Problem description: Set the listing down unchanged, minus every embedded image.

:::::

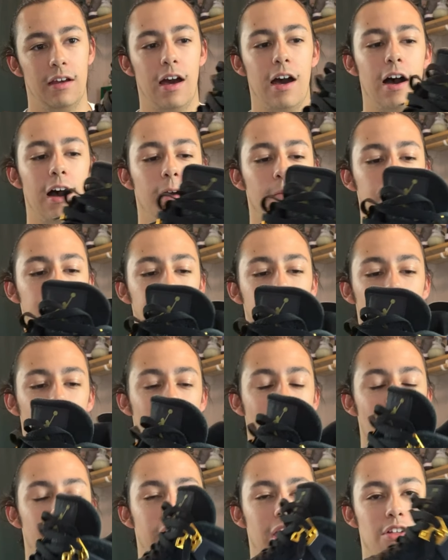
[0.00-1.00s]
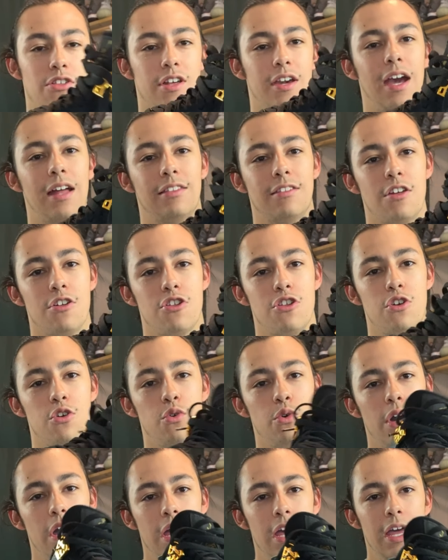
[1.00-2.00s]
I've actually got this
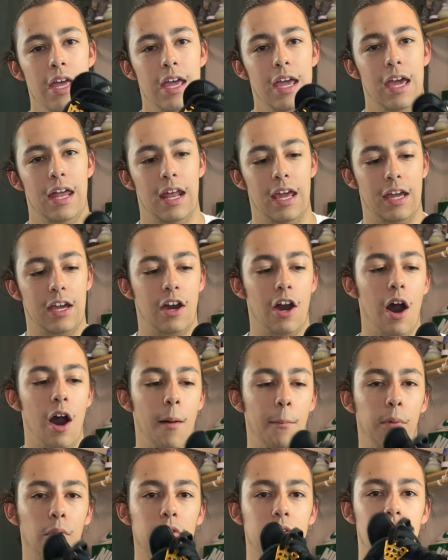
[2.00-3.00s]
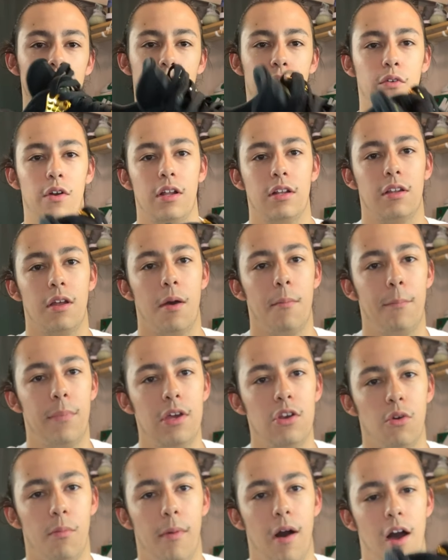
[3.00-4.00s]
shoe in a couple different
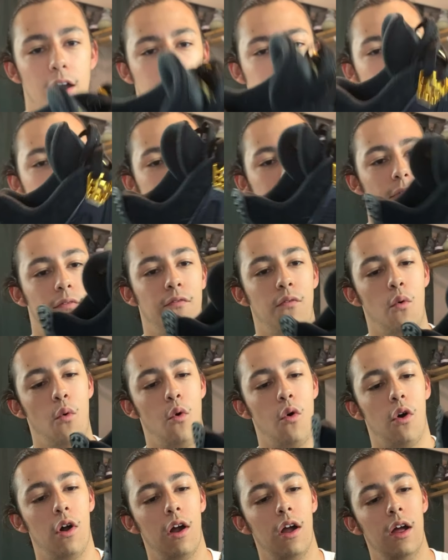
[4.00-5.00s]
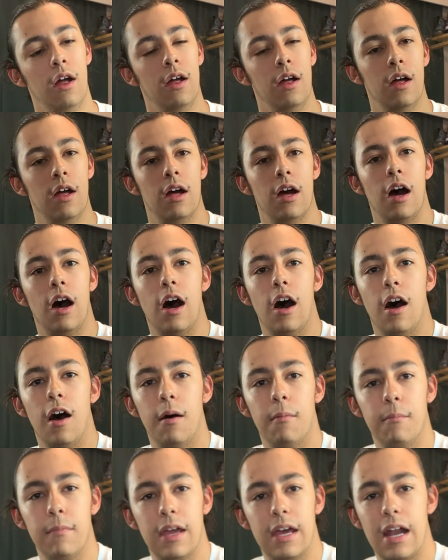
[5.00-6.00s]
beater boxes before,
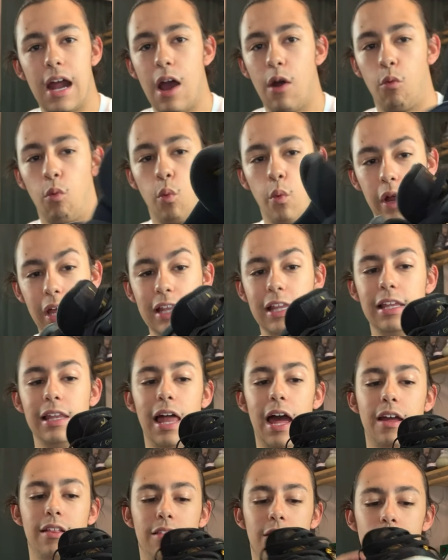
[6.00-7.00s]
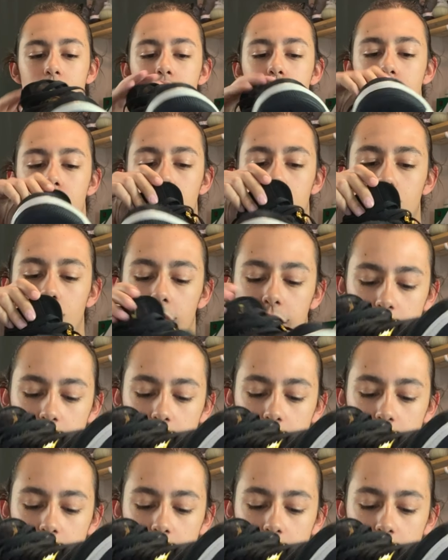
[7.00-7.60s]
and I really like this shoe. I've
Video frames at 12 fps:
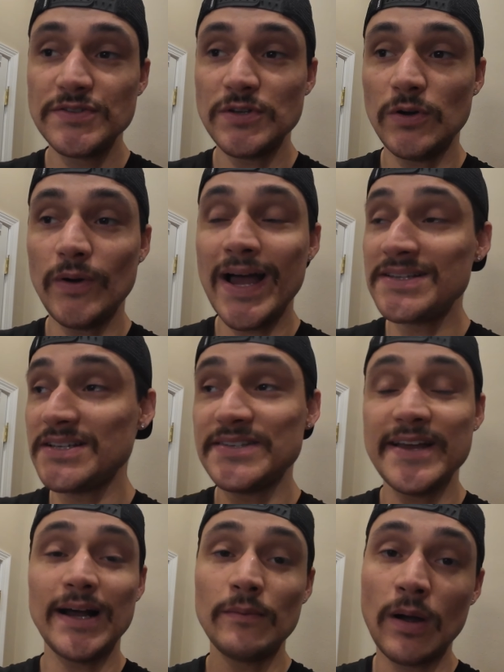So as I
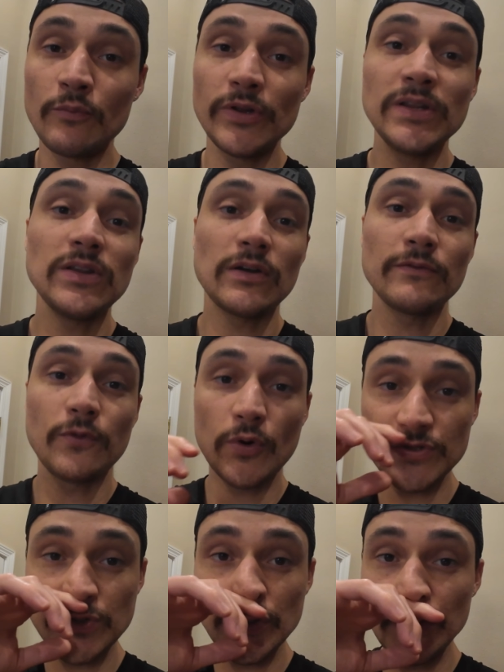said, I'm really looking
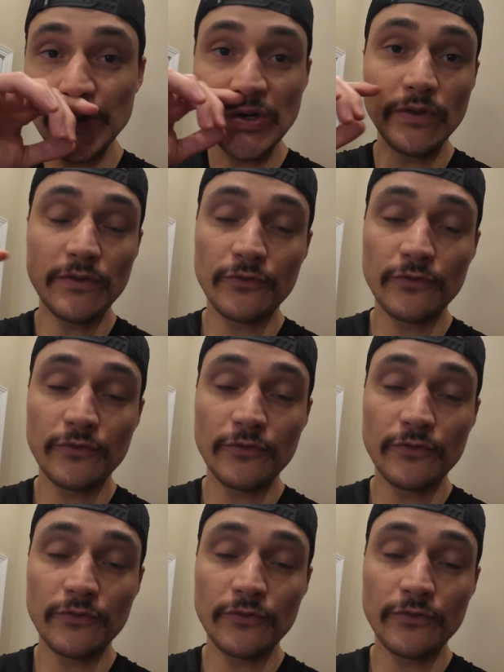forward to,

:::::

Written answer:
[0.00-1.00s]
[1.00-2.00s]
I've actually got this
[2.00-3.00s]
[3.00-4.00s]
shoe in a couple different
[4.00-5.00s]
[5.00-6.00s]
beater boxes before,
[6.00-7.00s]
[7.00-7.60s]
and I really like this shoe. I've
Video frames at 12 fps:
So as I
said, I'm really looking
forward to,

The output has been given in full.